Experimental Ebola vaccines
The African perspective
The presence of West African researchers, scientists, clinicians, and health officials vastly enriched the discussions, especially concerning the practical dimensions of trial design.
These experts further underscored the importance of communicating with communities and engaging their views, and called for qualitative studies to begin immediately. For example, some cultures are deeply distrustful of “Western” medicine and foreign medical staff in general, and of vaccines in particular.
Interventions from the three hardest-hit countries, Guinea, Liberia, and Sierra Leone, clearly stated that international assistance is both greatly needed and fully welcomed.
Families and entire villages have been shattered. Some communities are on the verge of hopelessness and helplessness. Many do not comprehend what hit them and why, especially as this is the first time that the Ebola virus and Ebola virus disease have been seen in West Africa.
Governments are on board. Clinicians are on board. Researchers and their institutes are on board.
Statements made by West Africans reminded all participants of what life is really like in these countries. Children do not play in school yards, play pens, fenced back yards, or terraced gardens. They play in the bush.
These realities of daily African life need to be kept in mind when high-risk exposures are considered and defined.
Participants were further reminded that the definition of “health care workers” in these African countries includes doctors, nurses, and laboratory technicians but also hospital cleaners, ambulance drivers, burial teams, mortuary attendants, and in some instances, traditional healers.
As hospitals in many areas are overflowing or closed, the number of treatment beds in all three countries is woefully inadequate, and people frequently do not trust the health care system, more and more patients are being cared for by their loved ones in homes or within the community.

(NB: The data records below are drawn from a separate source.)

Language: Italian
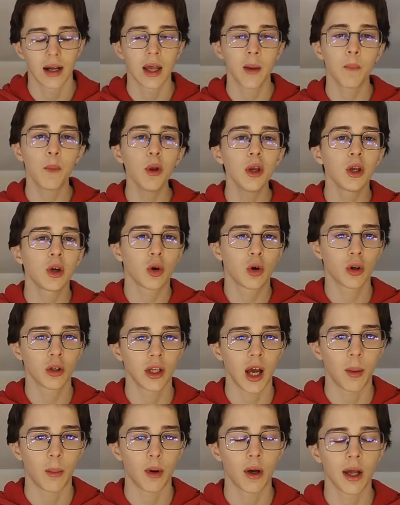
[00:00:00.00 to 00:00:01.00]
che poi
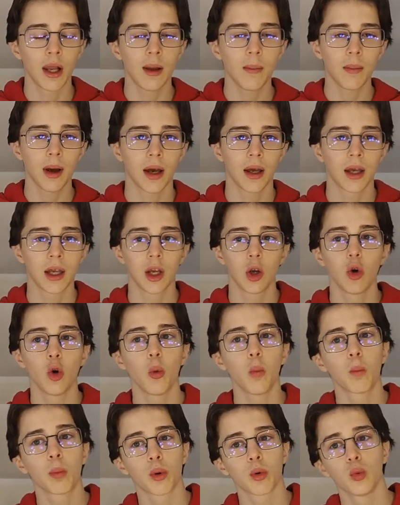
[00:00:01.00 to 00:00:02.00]
ricordiamo che le macchine
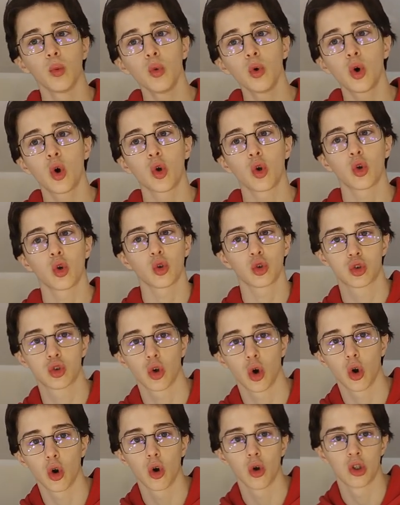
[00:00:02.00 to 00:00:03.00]
non producono
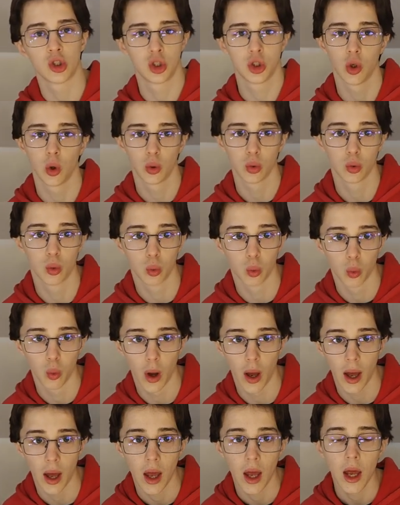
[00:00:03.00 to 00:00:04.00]
solo
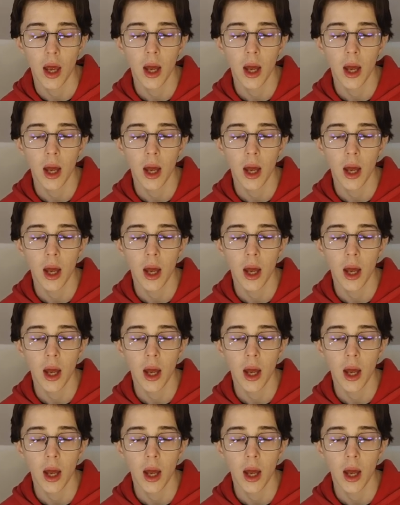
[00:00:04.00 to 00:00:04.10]
CO2,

These people are also at very high risk of infection and should be considered when priorities for support – in all its forms – are being set. The importance of community engagement cannot be overstated.
Operational changes made since the unprecedented resolutions on Ebola virus disease were adopted by an emergency session of the UN Security Council (on 18 September) and by a UN General Assembly high-level session on Ebola (on 25 September) involve a vast ground-swell scaling-up of international support to affected countries. This support includes a much larger number of medical staff working in countries, thanks to generous support from the governments of China, Cuba, and many others.
Participants also drew heavily on lessons learned, in the African setting, during trials for candidate malaria, HIV/AIDS, cholera, epidemic meningitis, hepatitis B, and other vaccines.
As some experts noted, never again can the international community allow what boils down to “market failure” to create such catastrophic suffering for humanity in any country, in any region of the world.
The sense of urgency and need for speed, without compromising the integrity of studies or the quality of their data, are fully justified by the dire situation in affected countries and the risk that other countries may soon experience their first imported cases.
The Ebola outbreak currently ravaging parts of West Africa is the most severe acute public health emergency in modern times. Never before in recent history has a biosafety level 4 pathogen infected so many people so quickly, over such a wide geographical area, for so long.